Brazil Wants $21 Billion to Protect the Amazon Rainforest with No Strings Attached

On Friday, Brazil’s President Luiz Inacio Lula da Silva headlined an event to officially launch a new international fund that will raise money to protect the Amazon Rainforest. “We are conscious of what the Amazon represents for the world… It’s better for the country’s image to do things right, so we can walk in international forums with our heads high,” Lula pontificated.

It is hoped that the fund will raise up to 21 billion dollars over the next 13 years from nations around the world. Norway has already chipped in, pledging 100 million dollars to kick things off. Brazil has made it clear though that donations are only being accepted with a condition of no strings being attached. In other words, countries that donate money will have no say over how the money is used.

This stringent policy has its roots in resentment. Some Brazilians feel that they have been unfairly criticized by other countries for the deforestation of the Amazon. They claim that these nations often sit back and provide little in the means of help, or have their own environmental peccadilloes that make these slights toward Brazil’s conservation efforts hypocritical. Brazil’s Minister for Strategic Affairs, Roberto Mangabeira Unger, voiced this sentiment at the press conference: “The fund is a vehicle by which foreign governments can help support our initiatives without exerting any influence over our national policy. We are not going to trade sovereignty for money.”

According to one source, when carbon emissions from deforestation are included in the equation, Brazil ranks 4th worldwide in greenhouse emissions, only behind China, the United States, and Indonesia. The Amazon deforestation rate in Brazil has also increased somewhat this year. While Brazil is not the only country that contains the Amazon Rainforest within its borders, with 60% it does possess the largest single tract of the forest’s span. Eight other countries also contain parts of the Amazon, with Peru having the next largest piece of the pie at 13%. The difference percentage wise between the 1st and 2nd countries shows just how big of a player Brazil truly is when it comes to protecting the Amazon Rainforest.

The fund will be administered by a Brazilian bank owned by the government. The money will be used to support sustainable development projects like making condoms from rubber in trees, scientific research, and also to combat illegal logging. Whether or not the fund can attract donations remains to be seen– as well as Brazil’s ability to properly use the funds to sponsor legitimate efforts and research that will help to protect the Amazon. But the creation of the fund should be praised without doubt as an unequivocal step in the right direction for Brazil as leaders of conservation efforts in South America.

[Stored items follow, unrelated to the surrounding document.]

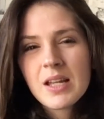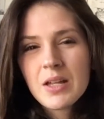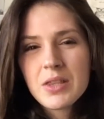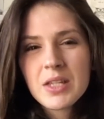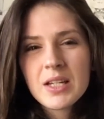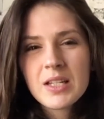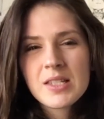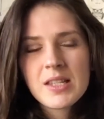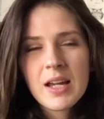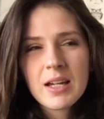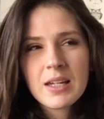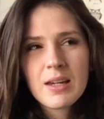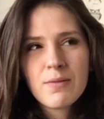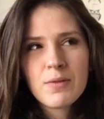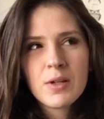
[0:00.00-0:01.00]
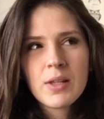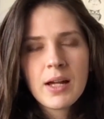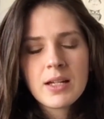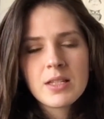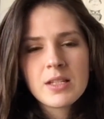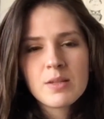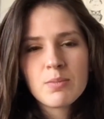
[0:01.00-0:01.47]
I think it's like, if you
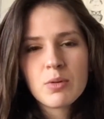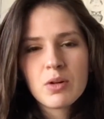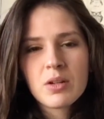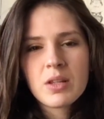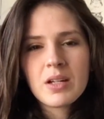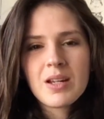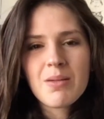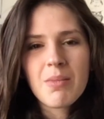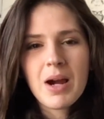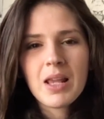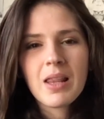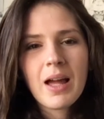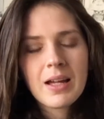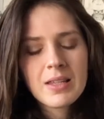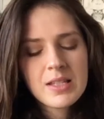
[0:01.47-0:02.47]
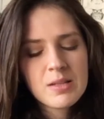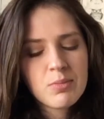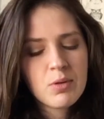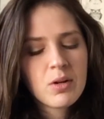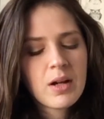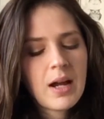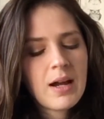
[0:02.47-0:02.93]
like this book, then you might like this
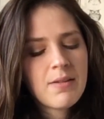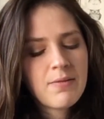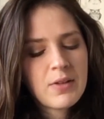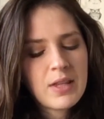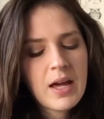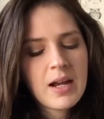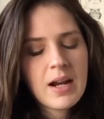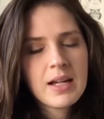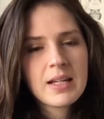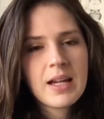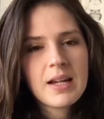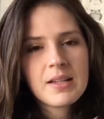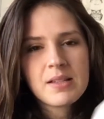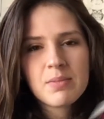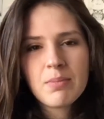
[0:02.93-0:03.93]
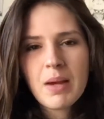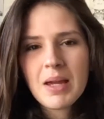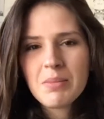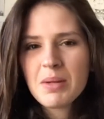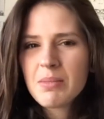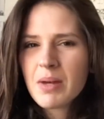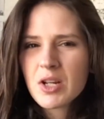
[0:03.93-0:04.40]
book, and for that I guess
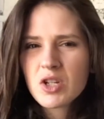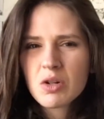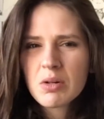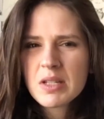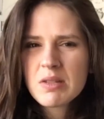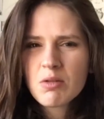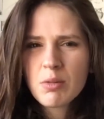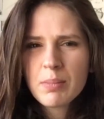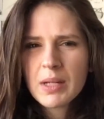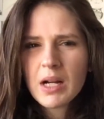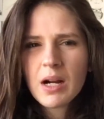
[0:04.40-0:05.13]
maybe my choice would be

The Amazon Rainforest has been in the news quite a bit this year for several other reasons. The first photographs of a long-isolated tribe that live in the forest were released earlier this year, causing a media frenzy and false rumors of a hoax. The Brazilian Government’s plans to construct several new hydroelectric dams in the Amazon also came under scrutiny from numerous Brazilian tribes who claim they would be affected negatively by the dams.